I stood there, on the American side, my baby sister in a stroller, holding the back of my little brother's shirt, as a worried older sister will do. My parents much younger than I am now. We inhaled the mist, cooled in the shower of droplets.
I stood there as part of a traveling musical as a teenager. The winter falls were partially frozen, the mist a cold cloud as I stood in my plaid hooded maxi-coat, my boyfriend nearby.

I stood there, on the Canadian side, my daughter's little two year-old hand in mine among the roar and vibrations of the falls. My son growing in my womb.

Then they were seven and nine years old, leaning on the railing of a boat taking us to the foot of the falls, smiles under sunglasses, wrapped in blue raincoats.

Then suddenly that phase of my life was over and I stood there with someone new in the exquisite days of new love and the whole world looked new to me. In a photo my wispy hair stood straight up in the damp breeze, his brown curls unmoving.

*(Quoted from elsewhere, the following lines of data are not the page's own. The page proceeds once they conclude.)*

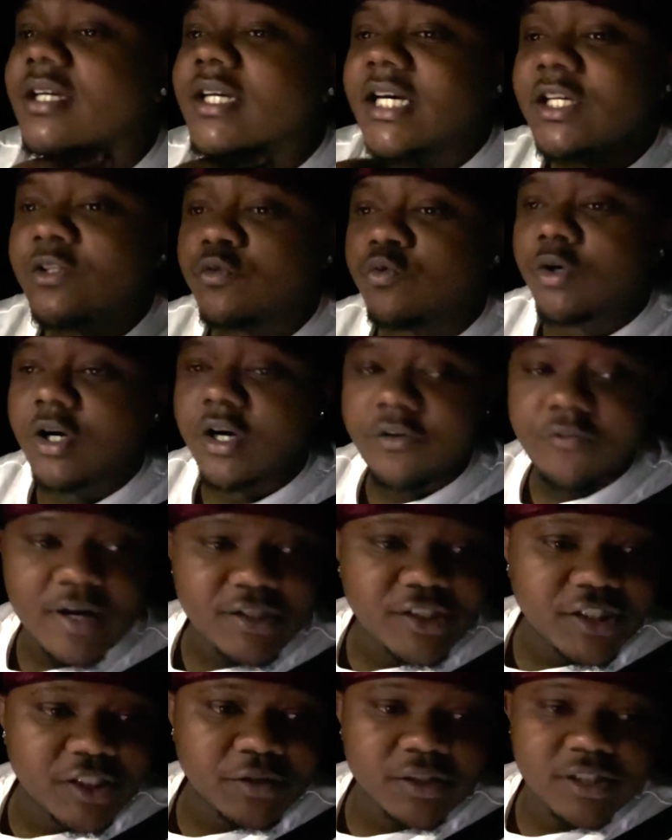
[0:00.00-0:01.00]
It's rough. I
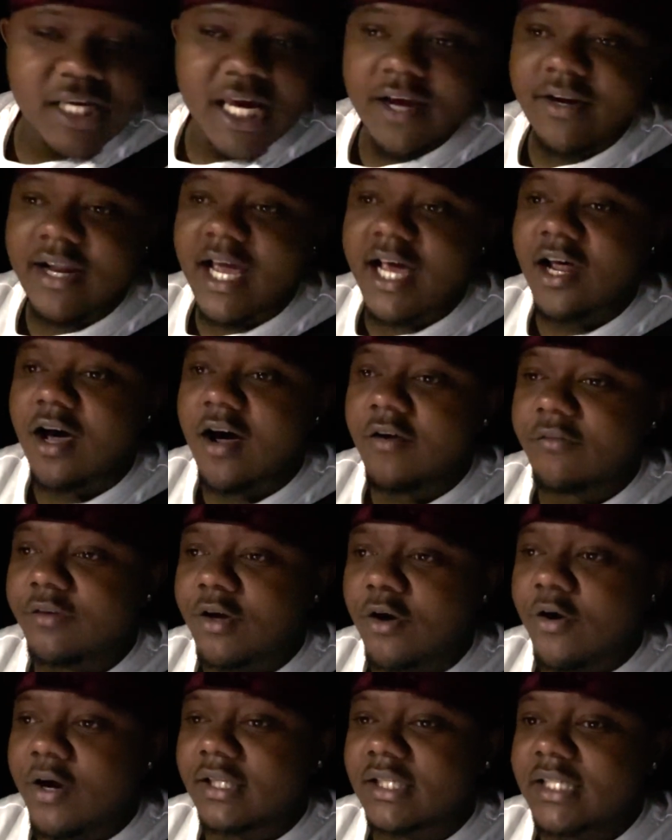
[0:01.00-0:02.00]
should have shaved that off
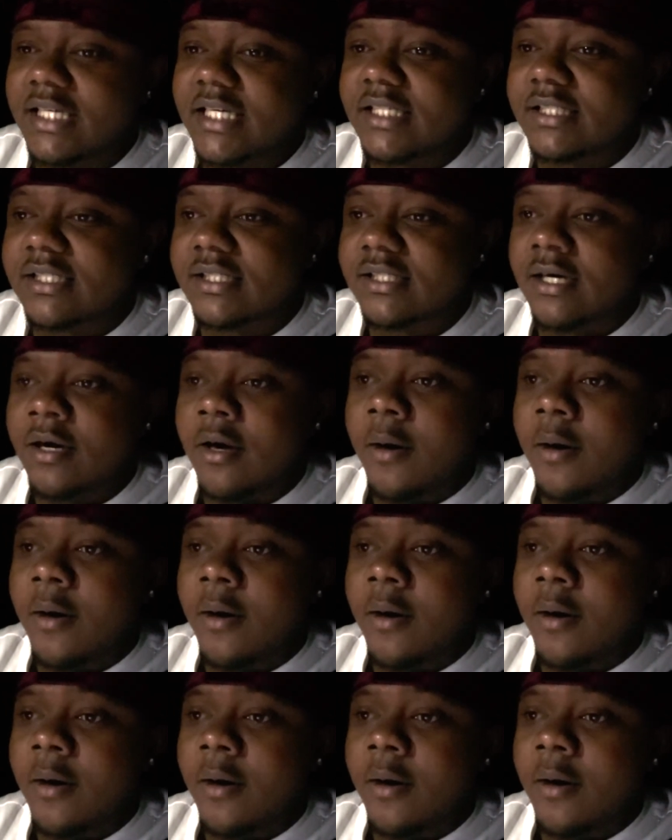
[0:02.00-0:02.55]
though, at least.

Last week we stood there once again among the roar and the mist and the power of the water. The rainbow still hanging over the falls, giving me hope, tears in my eyes for the knowledge that I had stood there, by those falls, at different times of my life with all of those I love the most in this world - and with tears for the bittersweet passage of time.

Sunday, June 28, 2009

Prone to Wander

This morning I sang a solo in church. It was an arrangement of one of my very favorite hymns - "Come Thou Fount of Every Blessing". Besides the lovely melody I sing it for these lyrics:

Prone to wander Lord I feel it.
Prone to leave the God I love.
Here's my heart, O take and seal it.
Seal it for Your courts above.

That's the life of faith in a nutshell. We are prone to leaving, prone to messing it up, imperfect and human, but God still loves us and is able to seal our hearts for Him in eternity.

Tuesday, June 23, 2009

Thought for Today


Evil is like a shadow - it has no real substance of its own, it is simply a lack of light. You cannot cause a shadow to disappear by trying to fight it, stamp on it, by railing against it, or any other form of emotional or physical resistance. In order to cause a shadow to disappear, you must shine light on it.